Only one stretch of the data should be retyped: the lines from the line containing "[0:05.00-0:06.00]" through the line containing "[0:15.00-0:16.00]". Keep pictures out of it.

Dataset entries
━━━━━━━━━━━━━━━━━━━━

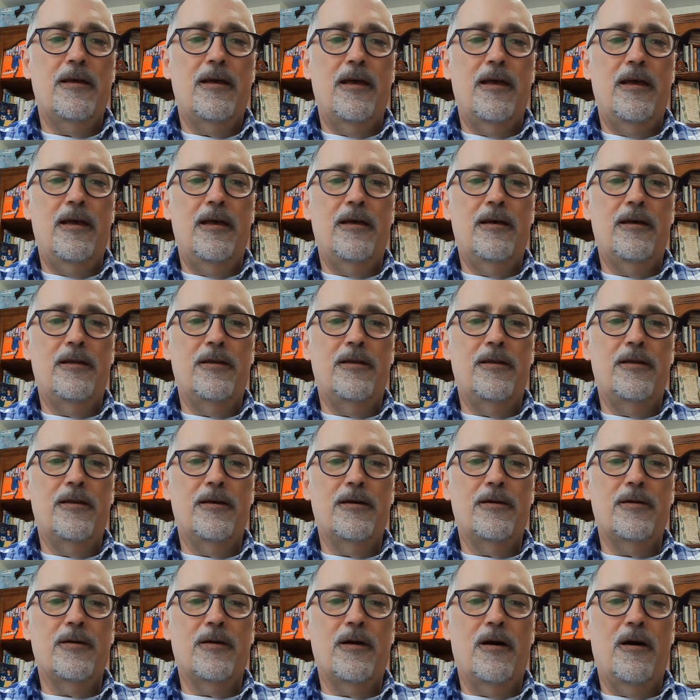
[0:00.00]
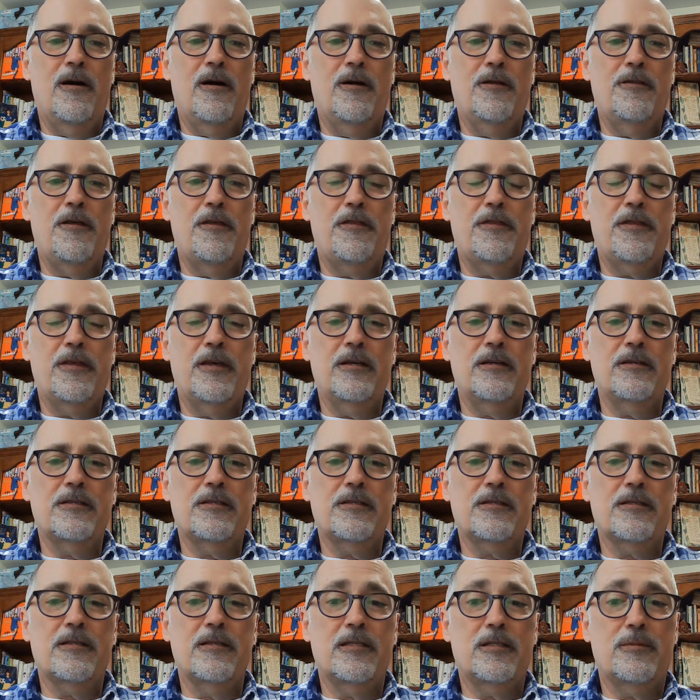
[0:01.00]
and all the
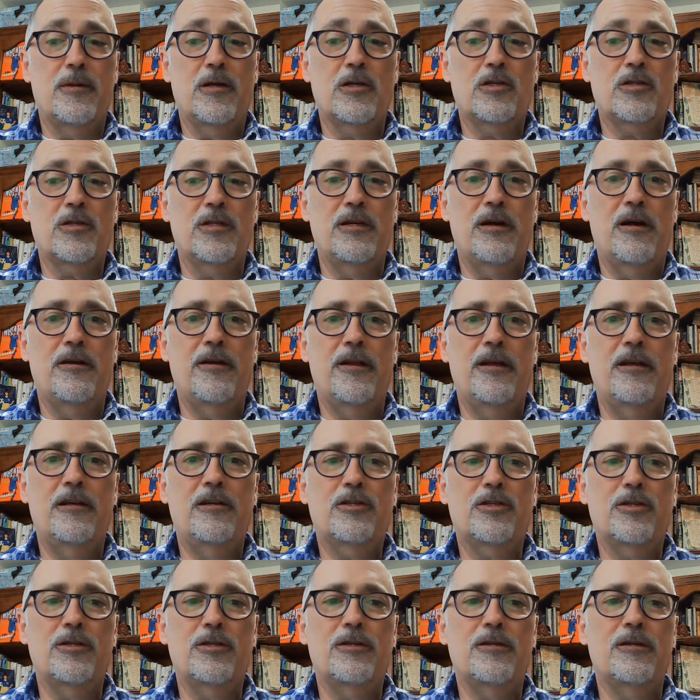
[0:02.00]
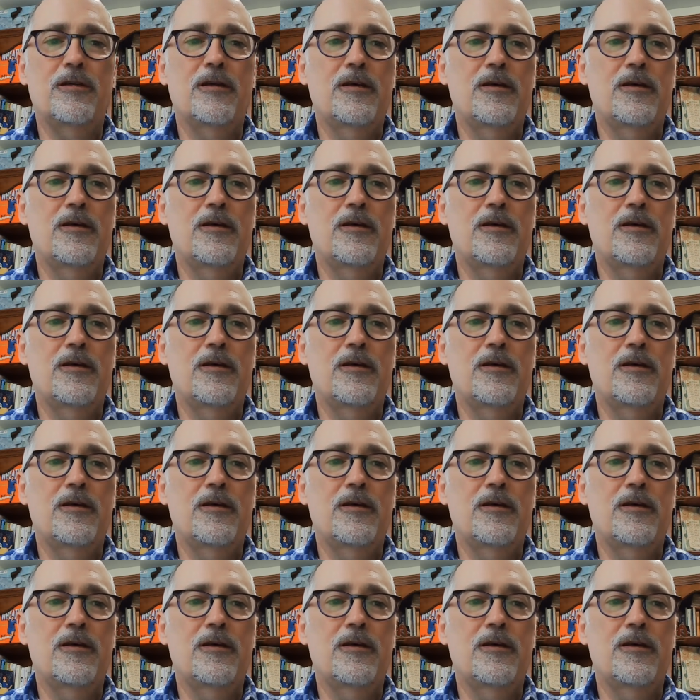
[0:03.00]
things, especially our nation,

━━━━━━━━━━━━━━━━━━━━

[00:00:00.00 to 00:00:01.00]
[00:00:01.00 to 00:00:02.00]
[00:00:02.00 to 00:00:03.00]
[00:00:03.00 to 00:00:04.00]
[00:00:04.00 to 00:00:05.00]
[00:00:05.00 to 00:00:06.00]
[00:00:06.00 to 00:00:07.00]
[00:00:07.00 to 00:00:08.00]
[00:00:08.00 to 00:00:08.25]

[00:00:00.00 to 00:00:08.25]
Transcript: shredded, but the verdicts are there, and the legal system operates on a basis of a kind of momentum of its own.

━━━━━━━━━━━━━━━━━━━━

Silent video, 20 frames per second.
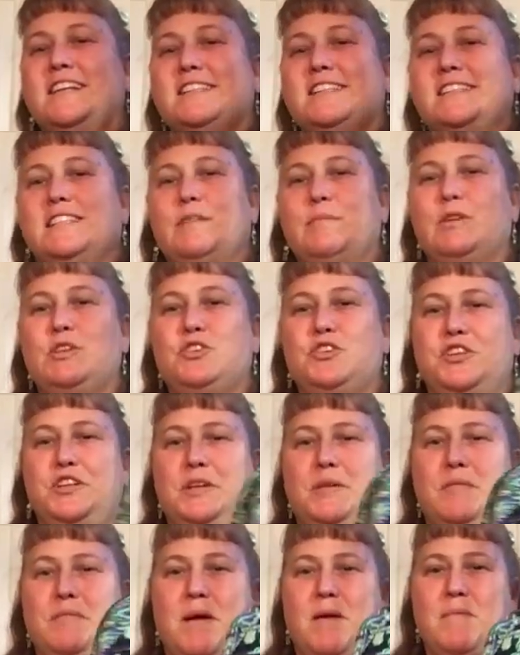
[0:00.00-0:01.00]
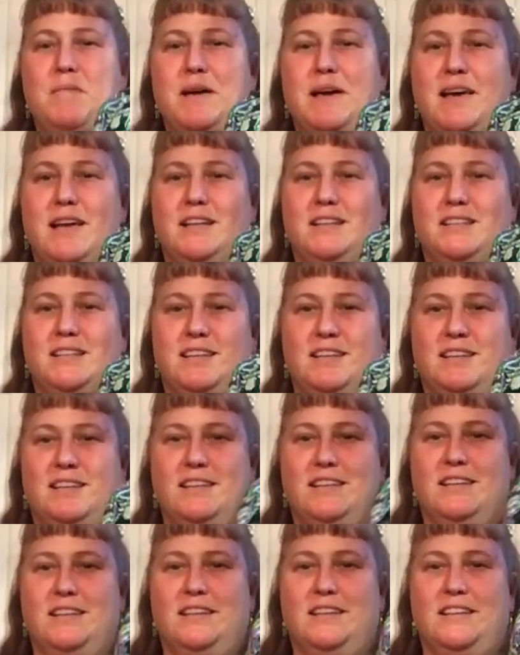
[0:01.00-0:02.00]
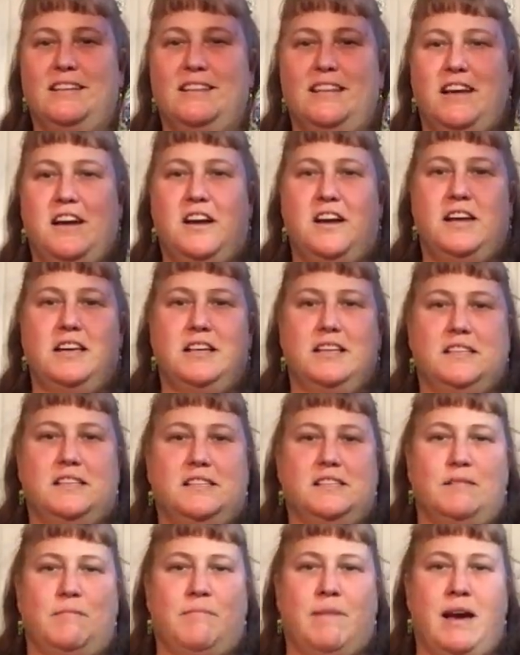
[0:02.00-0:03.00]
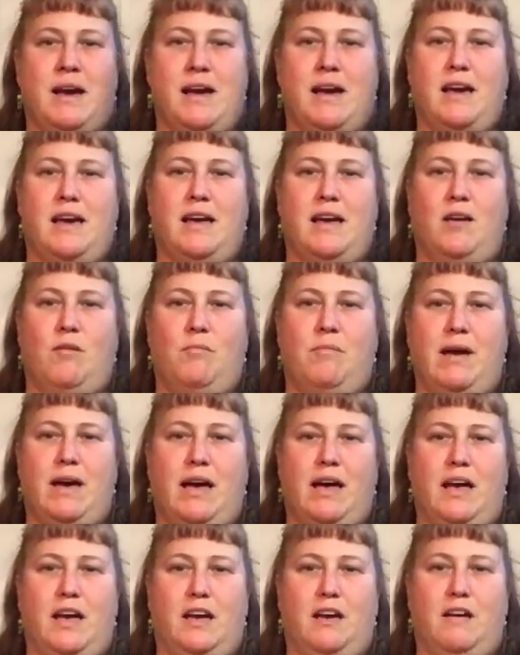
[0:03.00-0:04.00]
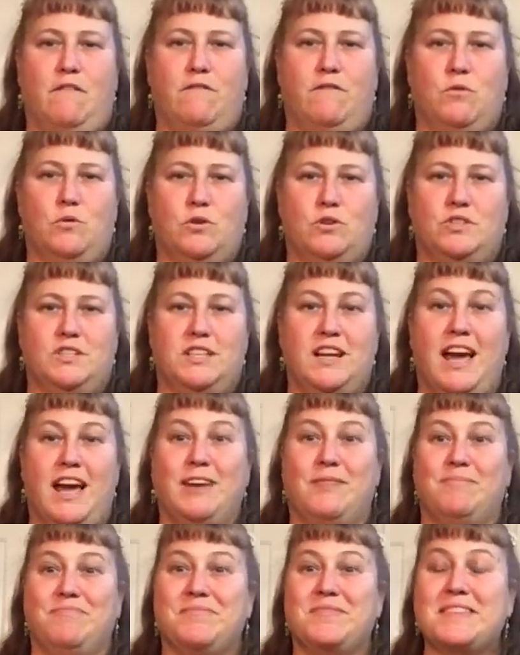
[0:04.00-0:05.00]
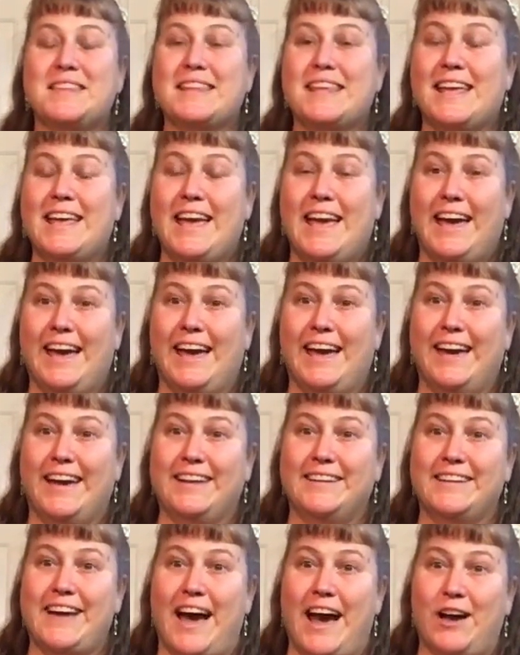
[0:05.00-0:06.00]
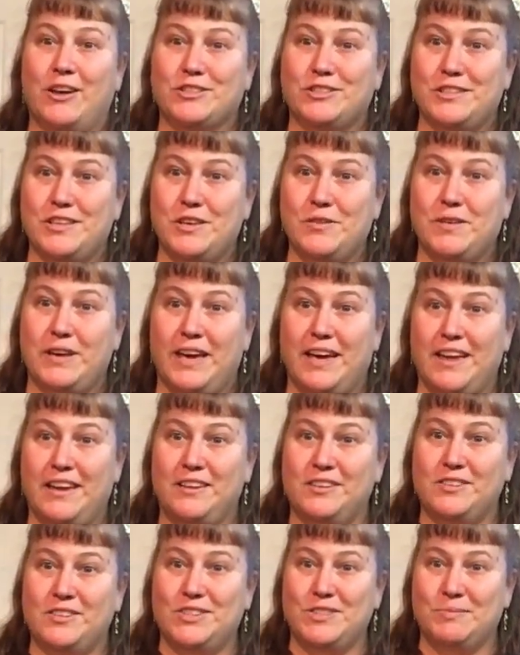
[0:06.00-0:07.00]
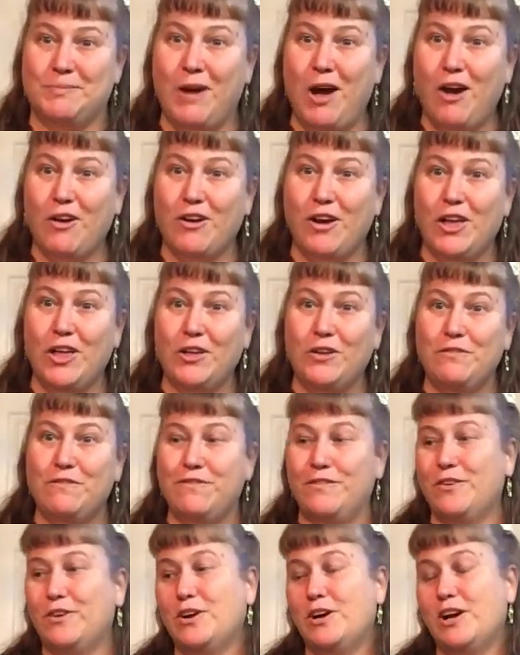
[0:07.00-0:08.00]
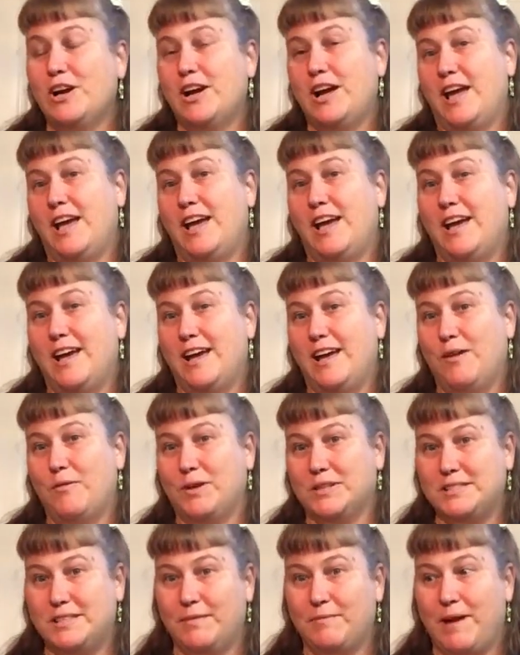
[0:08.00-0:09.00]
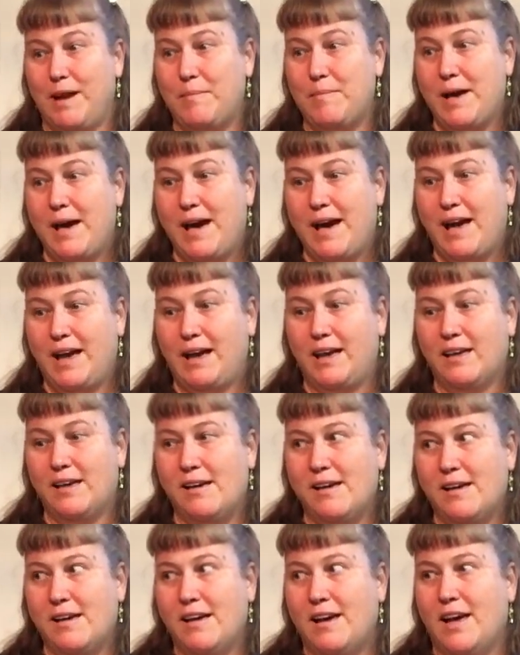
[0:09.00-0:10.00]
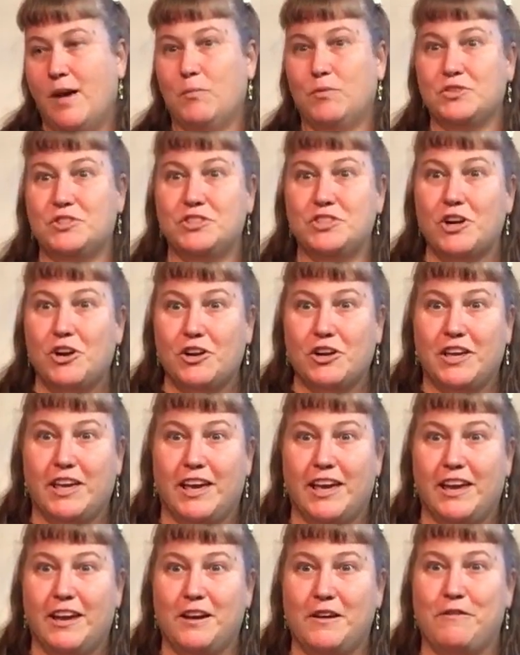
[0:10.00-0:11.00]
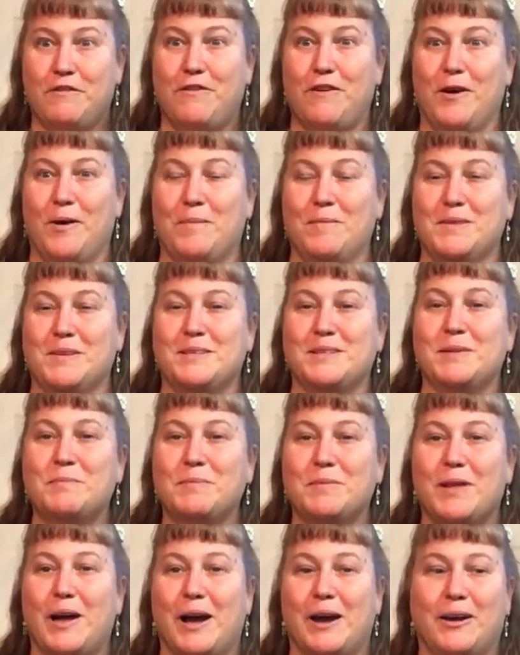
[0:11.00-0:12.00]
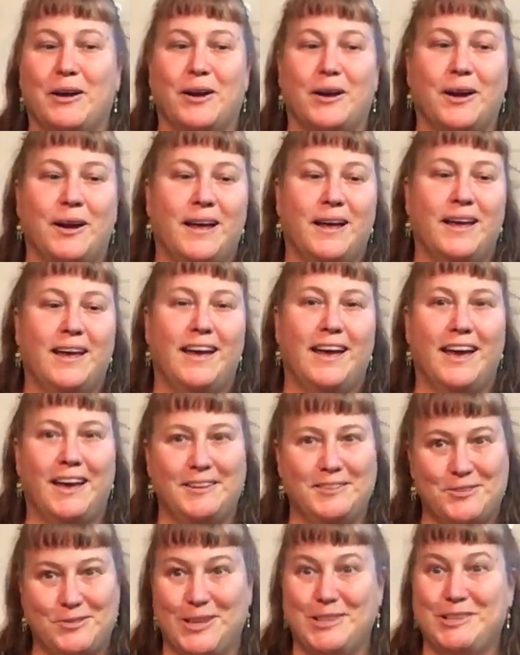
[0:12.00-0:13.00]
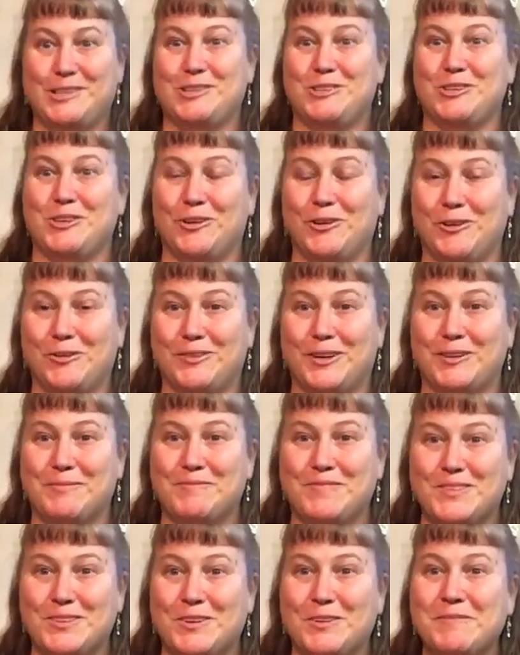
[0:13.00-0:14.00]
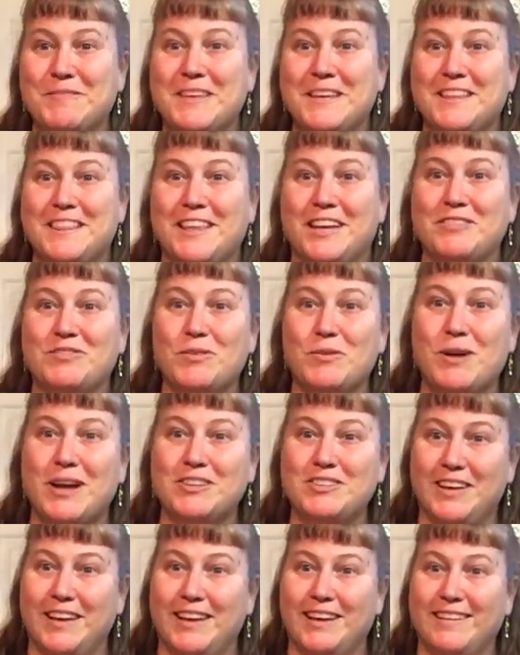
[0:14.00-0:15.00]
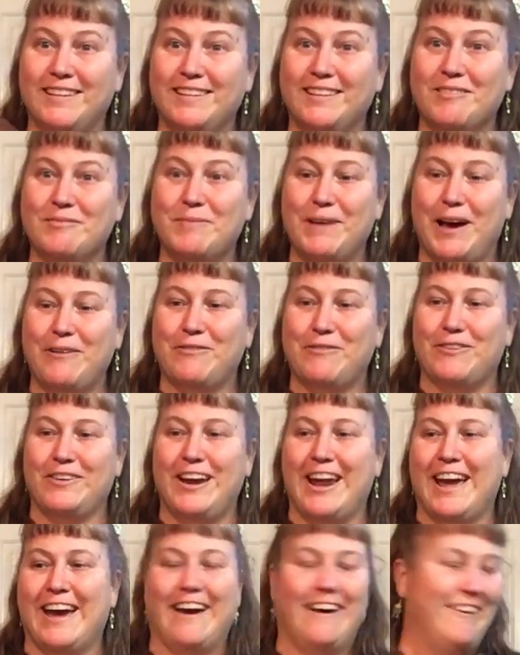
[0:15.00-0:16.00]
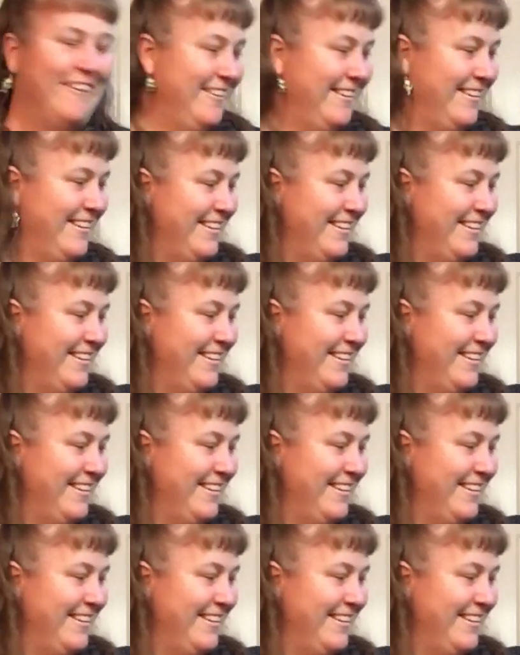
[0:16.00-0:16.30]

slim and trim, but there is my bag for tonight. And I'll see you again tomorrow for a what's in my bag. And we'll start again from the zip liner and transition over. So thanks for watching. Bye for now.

━━━━━━━━━━━━━━━━━━━━

## REPLY
[0:05.00-0:06.00]
[0:06.00-0:07.00]
[0:07.00-0:08.00]
[0:08.00-0:09.00]
[0:09.00-0:10.00]
[0:10.00-0:11.00]
[0:11.00-0:12.00]
[0:12.00-0:13.00]
[0:13.00-0:14.00]
[0:14.00-0:15.00]
[0:15.00-0:16.00]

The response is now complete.